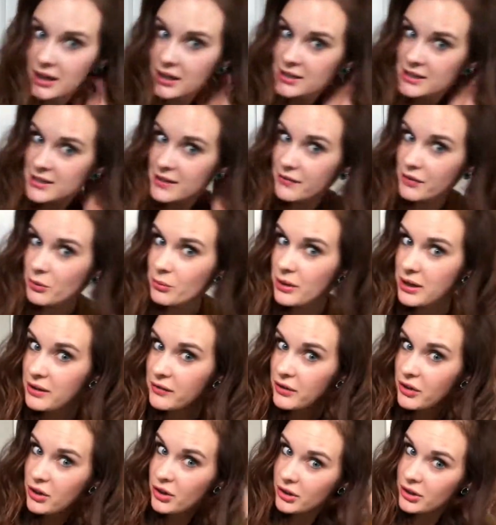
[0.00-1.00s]
Different way
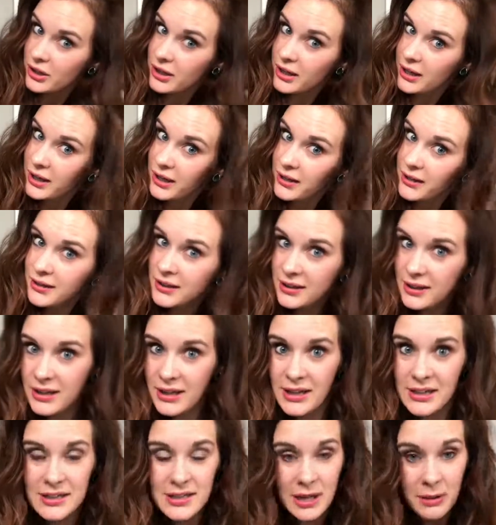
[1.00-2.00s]
of curling it.
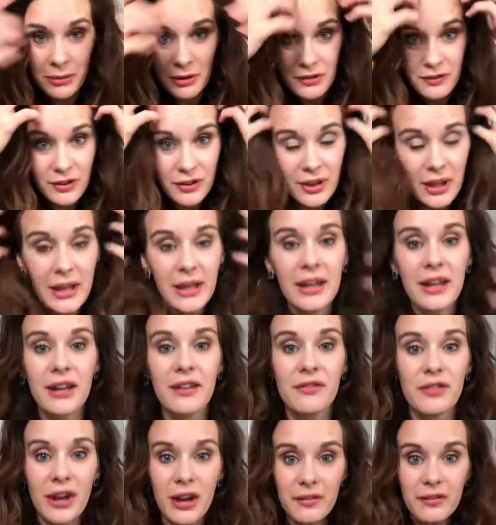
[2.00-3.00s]
Tell me if you like it.
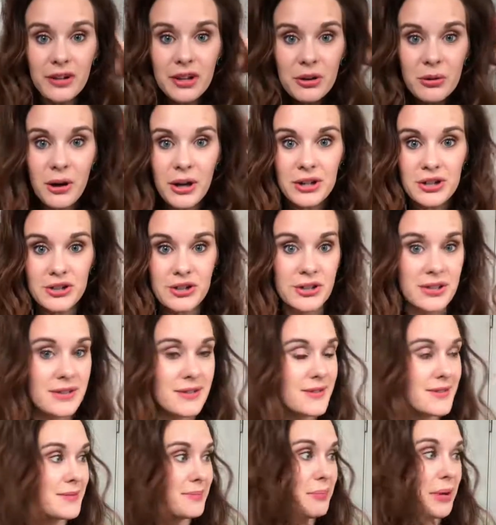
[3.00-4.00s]
If you have any
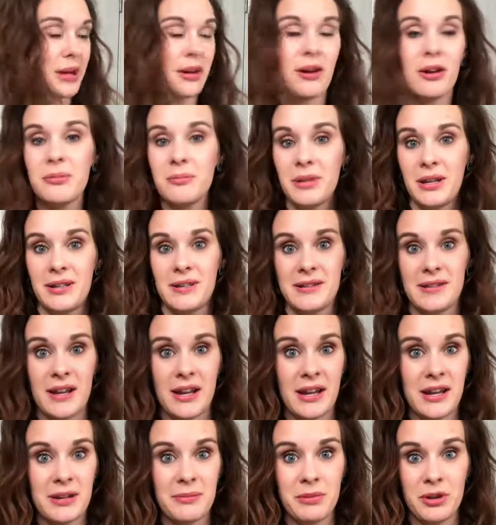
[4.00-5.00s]
questions, by all means,
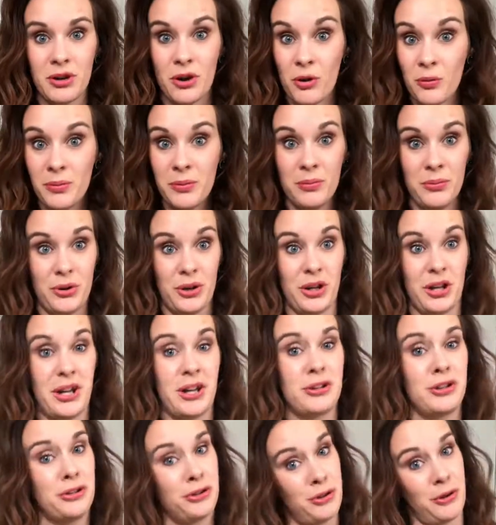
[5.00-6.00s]
I am an open book
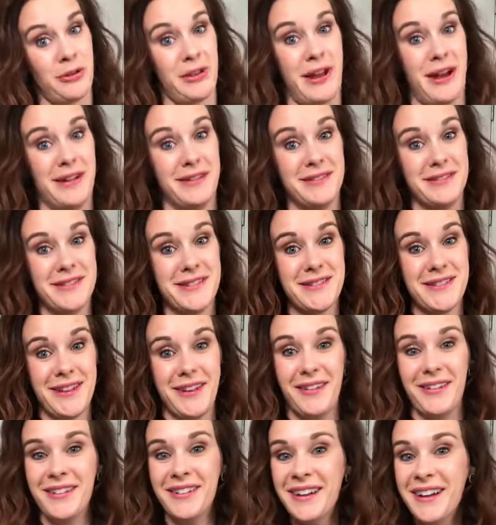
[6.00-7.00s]
and you know that.
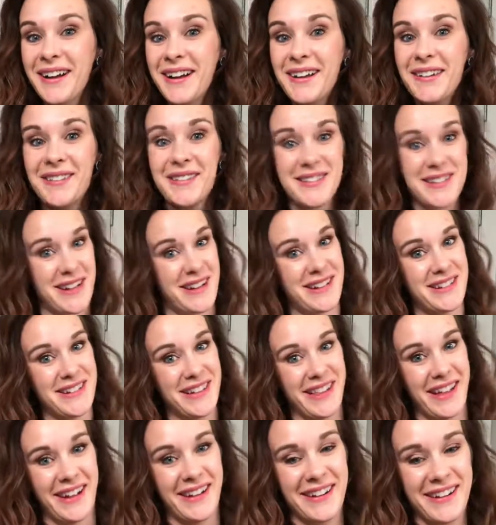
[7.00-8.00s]
So we'll talk to you
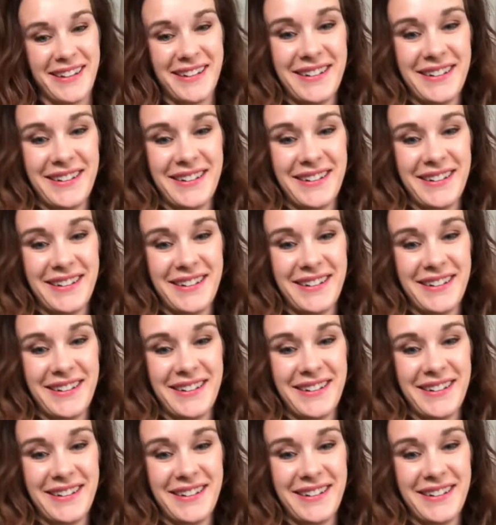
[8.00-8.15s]
later.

####################

■ **Problem**
The listing above must be retyped word for word, without the pictures.

■ **Reply**
[0.00-1.00s]
Different way
[1.00-2.00s]
of curling it.
[2.00-3.00s]
Tell me if you like it.
[3.00-4.00s]
If you have any
[4.00-5.00s]
questions, by all means,
[5.00-6.00s]
I am an open book
[6.00-7.00s]
and you know that.
[7.00-8.00s]
So we'll talk to you
[8.00-8.15s]
later.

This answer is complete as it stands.